"When we lived in Poland in 2004," began Isabella, "my dad met the president of Poland because he helped the Red Cross. He bought some cows for the poor people so the people could have milk every morning.
The President of Poland at that time was Mr Kaczynski."
Next, Justin told us his story of being famous. "It's about my theatre and I did a show in front of a lot of people. And the first show I was a little bit scared but after that it was a little bit easy. It was in the newspaper but I don't have it. I was on the television too."
This prompted Giulia to share something similar. "I do theatre too. I do it every Friday. The play's called The Magic Finger by Roald Dahl."
We are going to keep our eyes open to see if Giulia's picture gets into the paper after her performance.
"My dad was in the newspaper two times but I am only going to tell you one of the times," said Rekik. "He was studying demography in Ethiopia not long ago."
Rekik (perhaps not surprisingly!) wasn't quite able to explain what demography actually was, but we were very impressed with the long word! In fact demography is the study of human populations.
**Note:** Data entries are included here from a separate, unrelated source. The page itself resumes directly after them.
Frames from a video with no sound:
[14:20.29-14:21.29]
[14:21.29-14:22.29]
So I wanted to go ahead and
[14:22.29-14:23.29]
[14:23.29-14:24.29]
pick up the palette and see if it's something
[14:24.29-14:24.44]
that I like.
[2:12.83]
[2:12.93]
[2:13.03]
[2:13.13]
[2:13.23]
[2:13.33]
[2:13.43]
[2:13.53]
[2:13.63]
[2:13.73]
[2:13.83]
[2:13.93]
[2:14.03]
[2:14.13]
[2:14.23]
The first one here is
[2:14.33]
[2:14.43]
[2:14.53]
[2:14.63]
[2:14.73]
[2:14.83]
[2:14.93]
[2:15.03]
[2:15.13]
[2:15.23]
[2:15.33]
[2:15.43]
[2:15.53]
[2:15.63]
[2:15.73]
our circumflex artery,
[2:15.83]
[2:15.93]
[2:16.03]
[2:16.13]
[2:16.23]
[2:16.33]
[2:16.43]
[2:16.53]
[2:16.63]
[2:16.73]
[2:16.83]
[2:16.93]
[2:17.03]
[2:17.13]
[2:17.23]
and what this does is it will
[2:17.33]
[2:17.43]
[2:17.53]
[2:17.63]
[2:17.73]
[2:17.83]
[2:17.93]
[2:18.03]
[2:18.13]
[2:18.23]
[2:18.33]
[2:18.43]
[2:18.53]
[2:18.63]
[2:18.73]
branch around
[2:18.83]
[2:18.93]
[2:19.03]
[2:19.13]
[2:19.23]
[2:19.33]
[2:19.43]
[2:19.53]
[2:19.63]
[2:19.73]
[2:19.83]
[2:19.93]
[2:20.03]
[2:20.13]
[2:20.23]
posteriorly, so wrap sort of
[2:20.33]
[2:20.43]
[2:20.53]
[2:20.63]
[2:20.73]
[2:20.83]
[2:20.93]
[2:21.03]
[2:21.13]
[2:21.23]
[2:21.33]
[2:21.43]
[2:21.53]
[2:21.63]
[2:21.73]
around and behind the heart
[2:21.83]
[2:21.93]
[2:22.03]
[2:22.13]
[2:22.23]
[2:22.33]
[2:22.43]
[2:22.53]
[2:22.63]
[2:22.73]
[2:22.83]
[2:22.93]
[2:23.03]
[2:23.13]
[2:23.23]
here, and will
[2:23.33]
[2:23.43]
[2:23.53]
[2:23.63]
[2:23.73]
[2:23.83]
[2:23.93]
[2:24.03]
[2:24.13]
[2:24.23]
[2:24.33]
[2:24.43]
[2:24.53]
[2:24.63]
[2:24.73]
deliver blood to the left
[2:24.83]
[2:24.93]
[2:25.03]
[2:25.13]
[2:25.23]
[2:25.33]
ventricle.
Max talked to us about when he was in Africa. "These TV people from Germany, they interviewed me about why I liked it there and all that sort of stuff (sic). Like what's your favourite animal.
I didn't really say any animal because I like them all. I felt proud and not nervous; there weren't many people around! I think the programme was shown in Germany. I didn't see it."
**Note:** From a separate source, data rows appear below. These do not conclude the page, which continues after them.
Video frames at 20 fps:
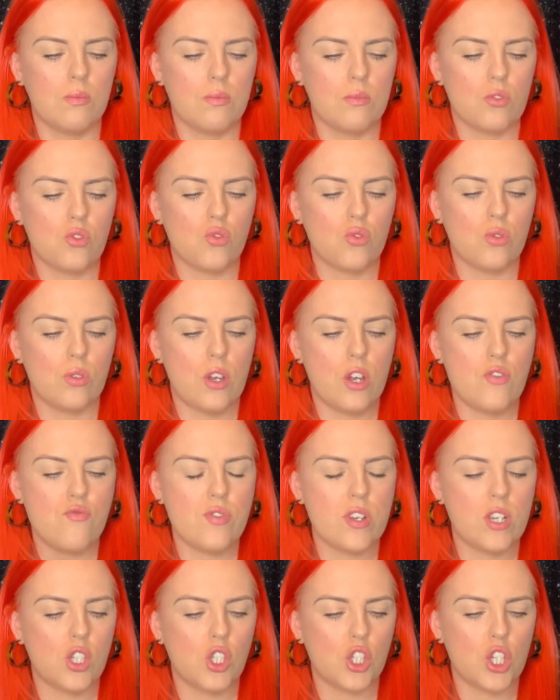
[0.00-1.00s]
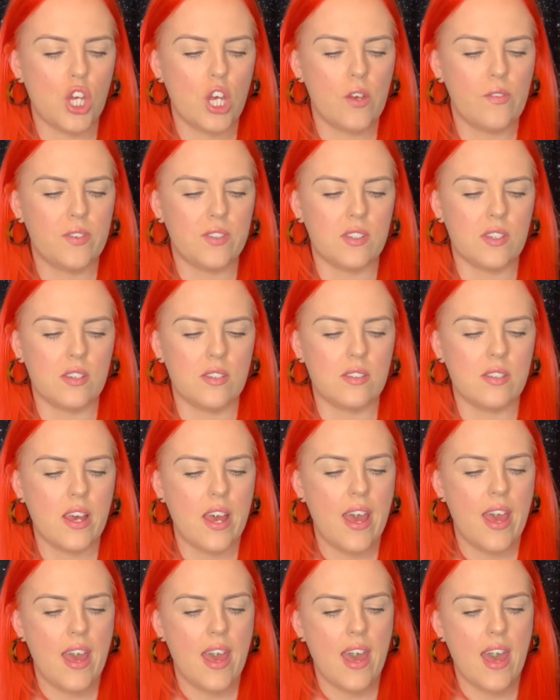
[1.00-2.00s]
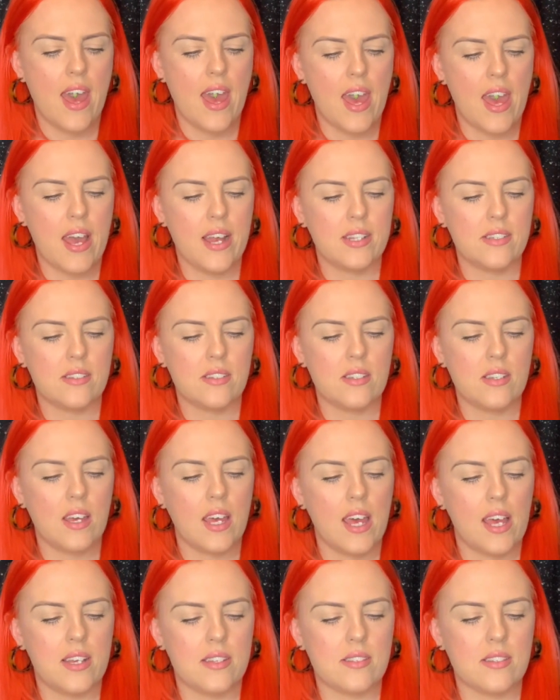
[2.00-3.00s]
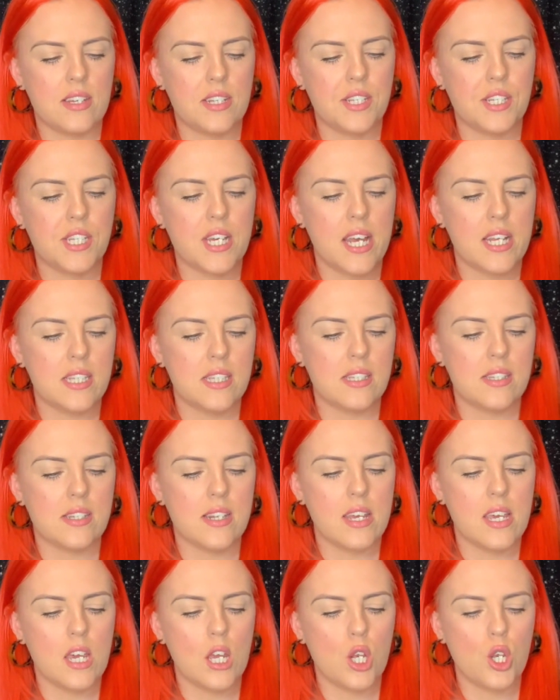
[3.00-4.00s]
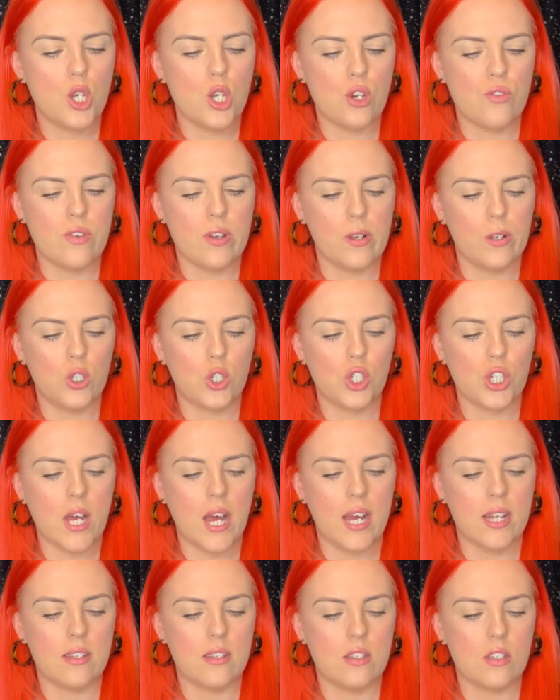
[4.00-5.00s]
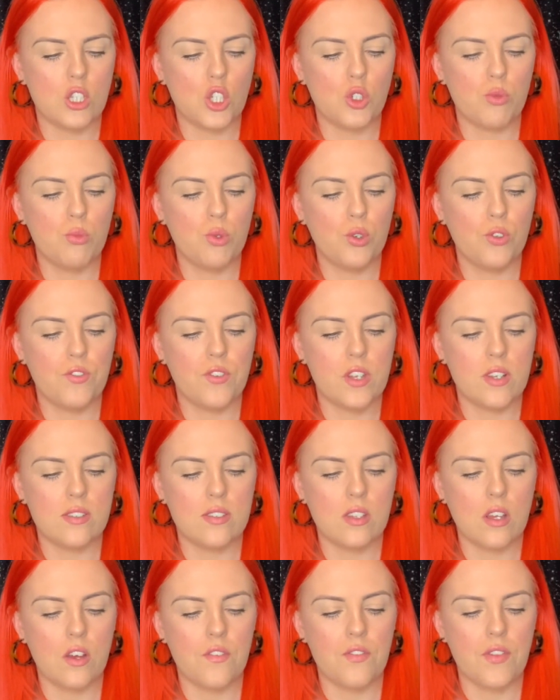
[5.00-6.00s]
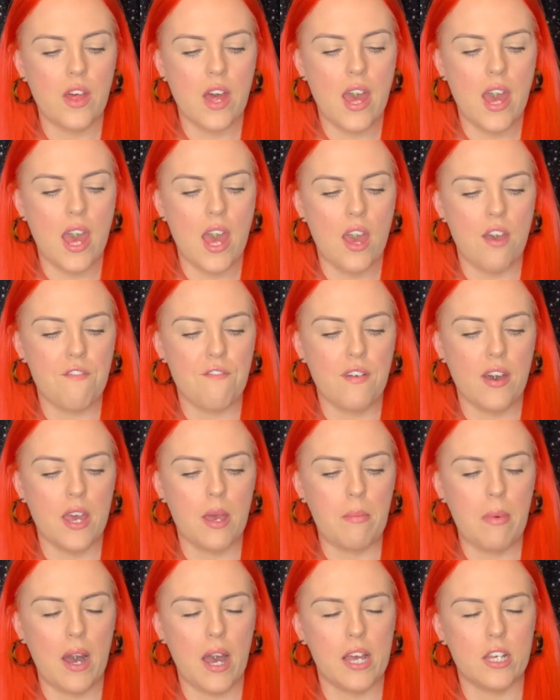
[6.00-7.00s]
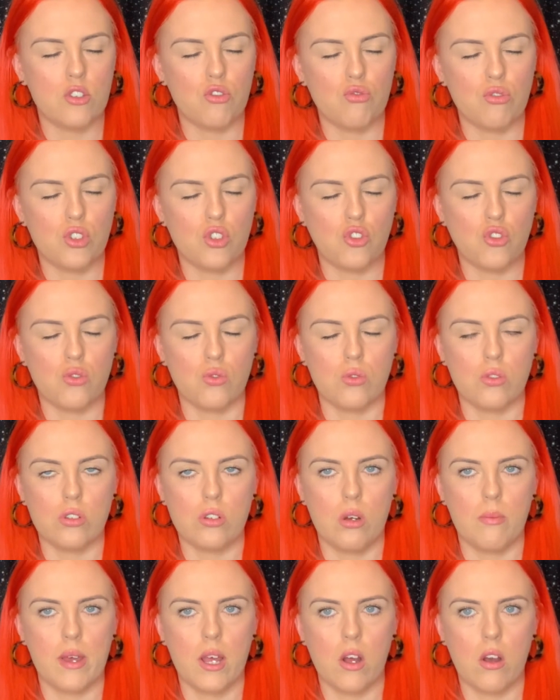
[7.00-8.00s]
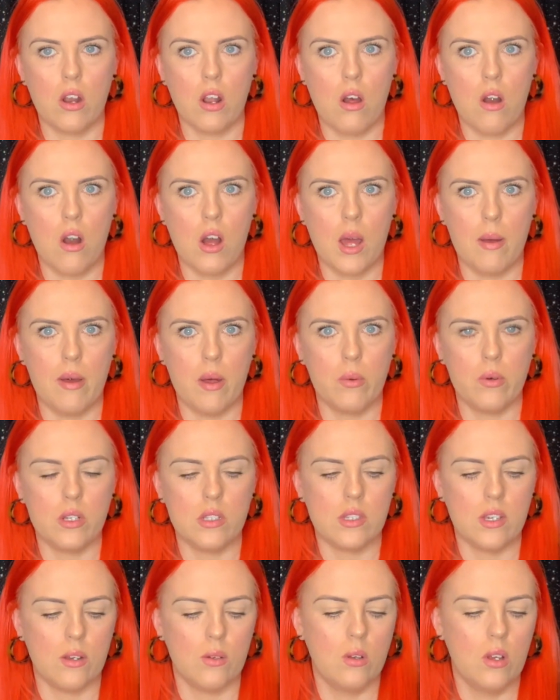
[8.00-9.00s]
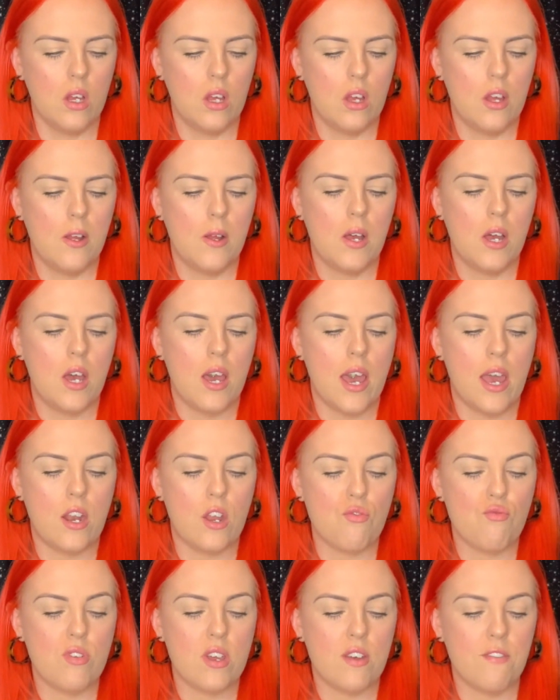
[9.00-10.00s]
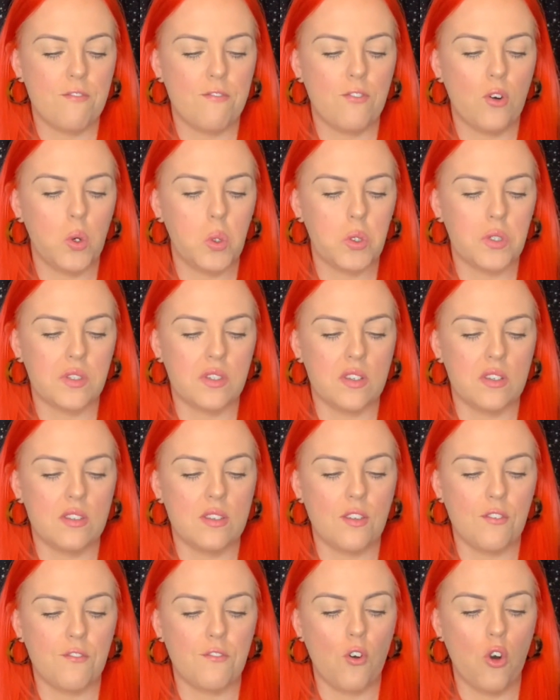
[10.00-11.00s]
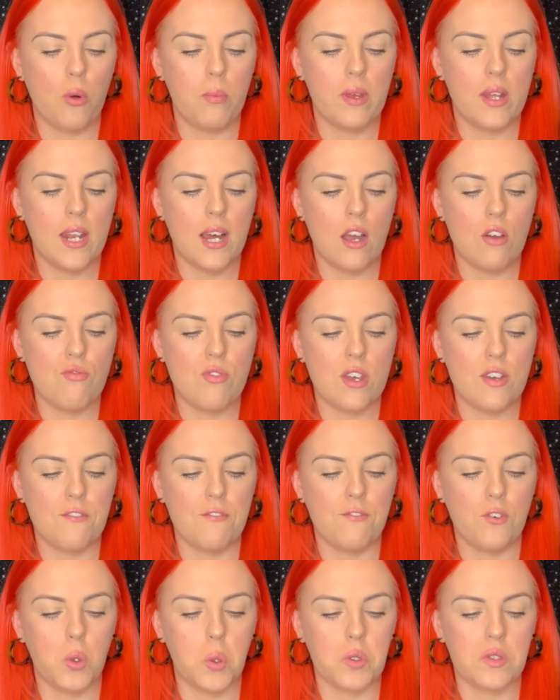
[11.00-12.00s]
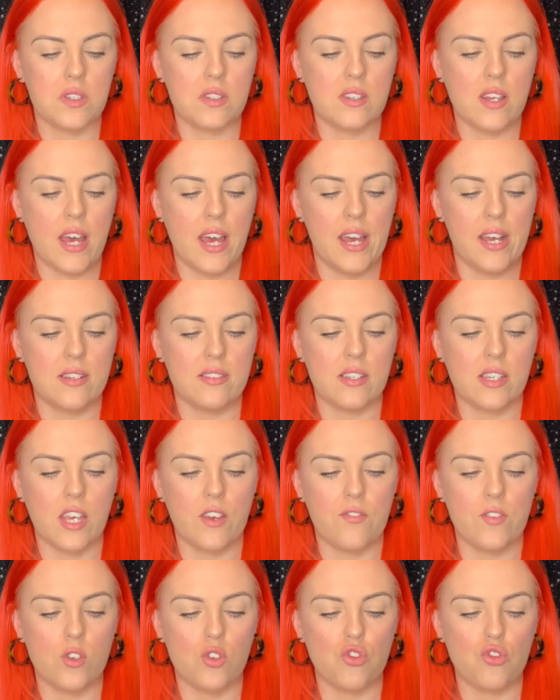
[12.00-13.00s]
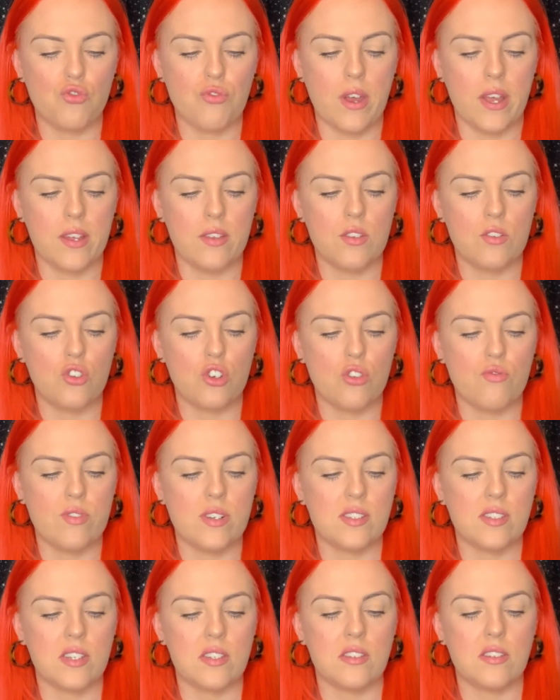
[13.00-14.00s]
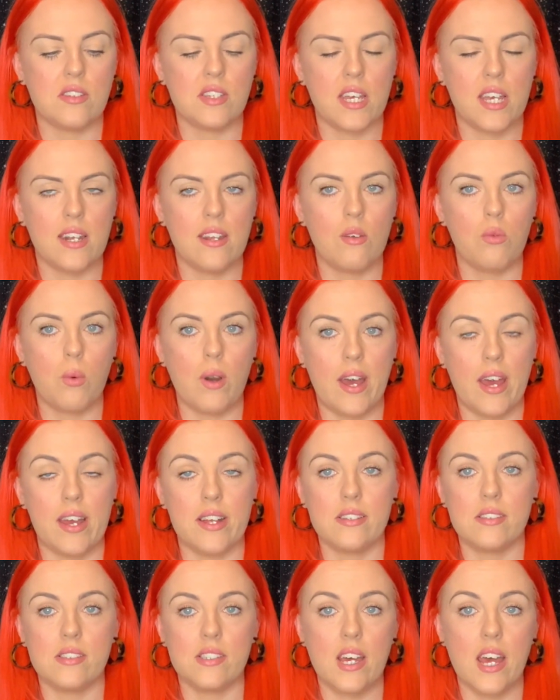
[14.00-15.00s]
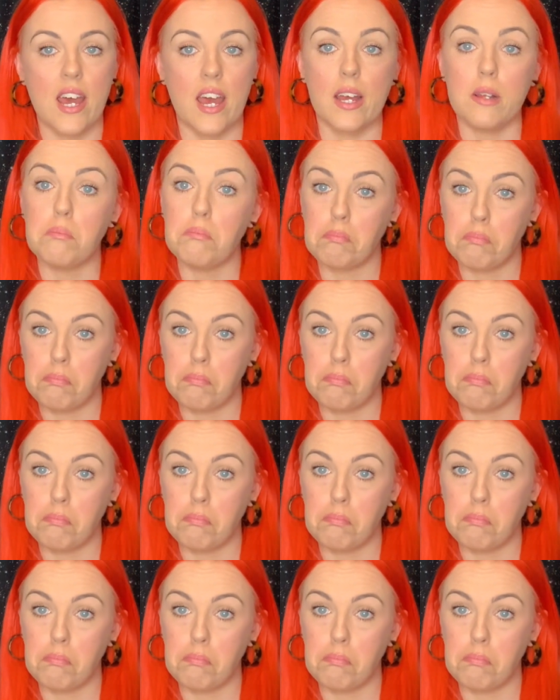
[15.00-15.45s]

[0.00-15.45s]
so it resurfaces hair is intensely nourished and the smoothness of the hair fibre is restored. Oh my god, I can't get my words out. And it reinforces, the formula reinforces hair to give the strength to resist daily wear and tear.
Matthew D told us about when his mum was a little girl. "She played in a band. I don't know what instrument she played; it's a little bit like a flute.
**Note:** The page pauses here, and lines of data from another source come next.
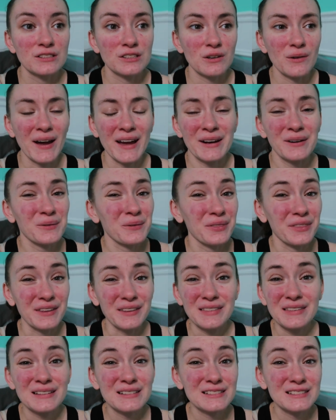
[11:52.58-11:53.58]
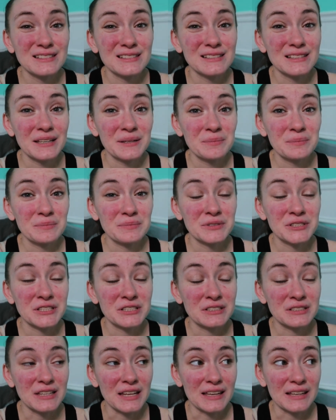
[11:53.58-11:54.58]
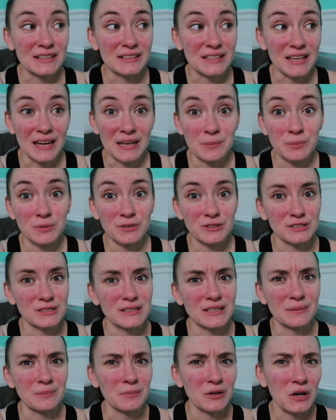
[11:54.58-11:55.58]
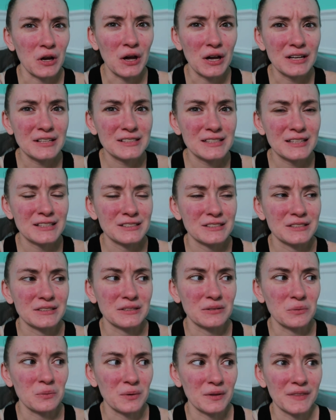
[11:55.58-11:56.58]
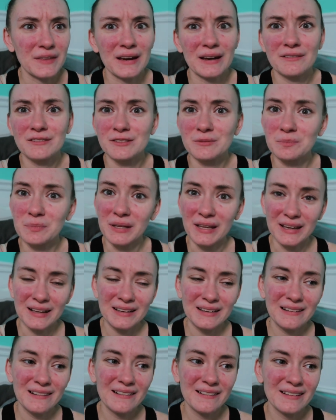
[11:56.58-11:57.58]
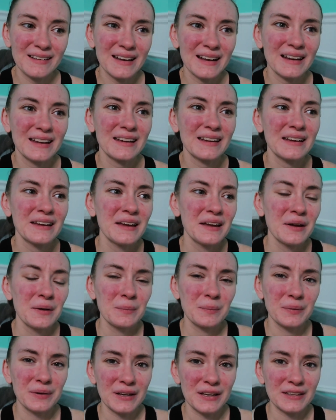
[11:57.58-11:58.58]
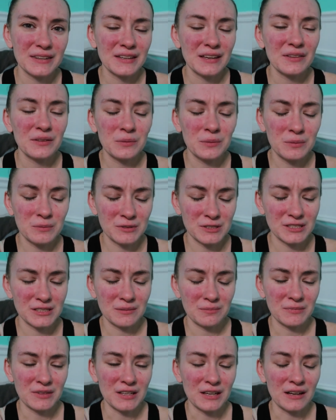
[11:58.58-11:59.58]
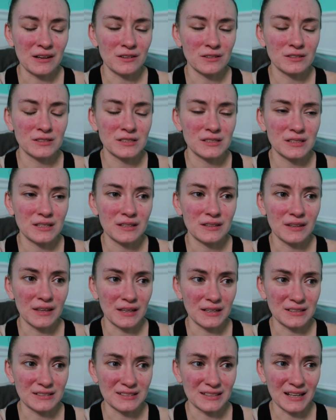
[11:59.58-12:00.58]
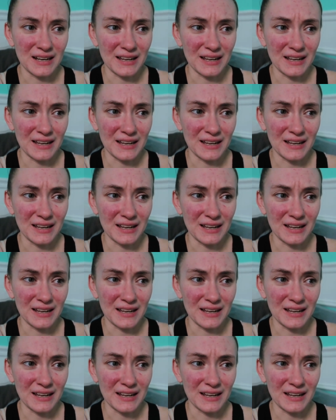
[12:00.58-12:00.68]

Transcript: so I don't think that it's the same like type or thing cut is the one that I was planning on getting but the other one was something else and like I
It was on the television. I was excited when I found out."
Umar told us proudly, "My dad worked in 15 countries and he helps poor people. My dad gave prizes to Philippines because they were intelligent; they were listening in school. It was in the newspaper."
"My mummy," began Per, "worked in this school; Gooseberry Hill Primary School. She was the captain. She has medals for basketball and netball and pompoms. She was playing games with the children."
Christopher ended today's session. He had come in (very excited!) with a video tucked under his arm. So after a bit of dealing (please may we borrow the video machine?) and wheeling (the trolley into the classroom) we all about-turned on the carpet to face the screen.
"There are not enough crèches for people in Switzerland ("That's nurseries," elaborated Max) and my mum is making money to make another floor in the crèche where I used to go." And then he hit the play button and we watched, enthralled as the newsreader outlined the problem and then introduced Christopher's mum.
Even more exciting was when a very cute baby appeared. "That's me," pointed out Christopher, beaming!
"When my mum showed me the video, first of all I didn't know what it was all about. But when I found out, I felt proud."
And do you know what? I felt pretty proud too.